Re: [openstack-dev] [Infra] Generic solution for bare metal testing

2016-04-14 Thread Ben Nemec
On 04/12/2016 09:17 AM, Jim Rollenhagen wrote:
> On Thu, Apr 07, 2016 at 02:42:09AM +, Jeremy Stanley wrote:
>> On 2016-04-06 18:33:06 +0300 (+0300), Igor Belikov wrote:
>> [...]
>>> I suppose there are security issues when we talk about running
>>> custom code on bare metal slaves, but I'm not sure I understand
>>> the difference from running custom code on a virtual machine if
>>> bare metal nodes are isolated, don't contain any sensitive data
>>> and follow a regular redeployment procedure.
>> [...]
>>
>> With a virtual machine, you can delete it and create a new one.
>> Nothing remains behind.
>>
>> With a physical machine, arbitrary code running in the scope of a
>> test with root access can do _nasty_ things like backdoor your
>> server firmware with shims that even masquerade as the firmware
>> updater and persist through redeployments that include firmware
>> refreshes.
>>
>> Physical servers persist, and are therefore vulnerable in this
>> scenario in ways which virtual servers are not.
> 
> Right, it's a huge effort to run a secure bare metal cloud running
> arbitrary code.
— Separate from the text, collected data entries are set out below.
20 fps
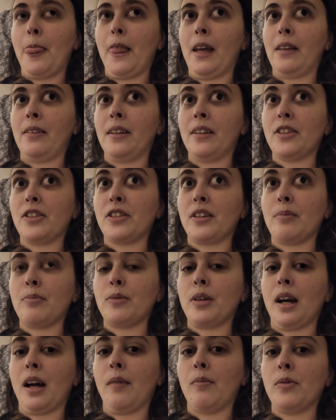And then
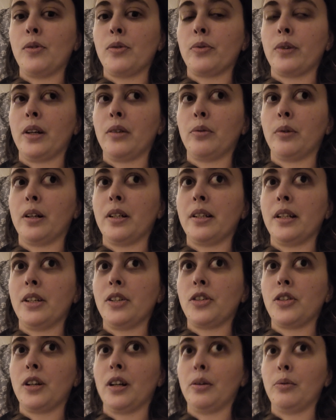sometimes when I'd want
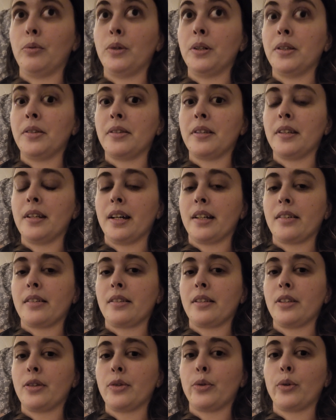attention, I would sit next
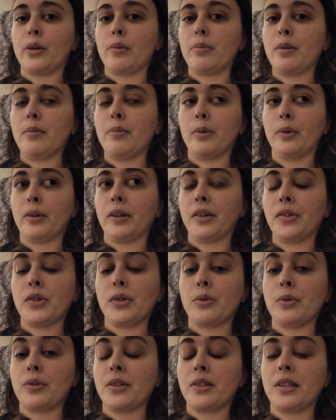to these sort of people because
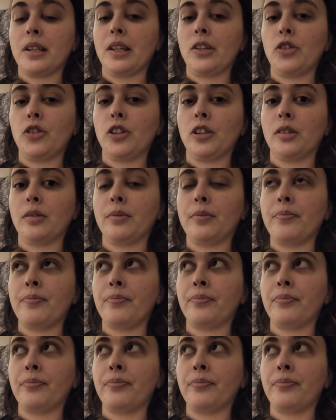it was attention.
Homogenous hardware and vendor cooperation is a must,
> and that's only part of it.
> 
> I don't foresee the infra team having the resources to take on such a
> task any time soon (but of course, I'm not well-informed on the infra
> team's workload).
> 
> Another option for baremetal in the gate is baremetal flavors in other
> public clouds - Rackspace has one (OnMetal) but doesn't yet support
> custom images, and others have launched or are working on one. Once
> there's two clouds that support baremetal with custom images, we could
> put those resources in the upstream CI pool.

Depending on exactly what you need baremetal for, we're getting very
close to OVB[1] being usable in an unmodified cloud, especially for
one-time-use CI environments.  I just merged [2] from Steve Baker which
enables pxe booting without Nova hacks, and I've done some successful
tests locally using the Neutron port-security extension to allow PXE
deployment of instances.  The port-security stuff isn't in the git repo
yet because we need to make it compatible with Kilo-based clouds, but
Steve tells me has a way to make that work.

This obviously doesn't help with the nested virt problem, if that's what
you need baremetal for, but for testing baremetal-style deployments it
works quite well in my experience.  We've started work to make use of it
for TripleO CI[3], and it's already being used for some of our
downstream testing.

I don't know that we're quite ready to just run in regular infra yet
because we do need the ability to upload our custom ipxe-boot image and
we need a cloud at least new enough for the port-security to work (and I
don't know exactly how new is new enough, other than it worked in a
Neutron build from a couple of weeks ago).  It also deploys the VMs with
Heat, so we need that in addition to all the other usual suspects.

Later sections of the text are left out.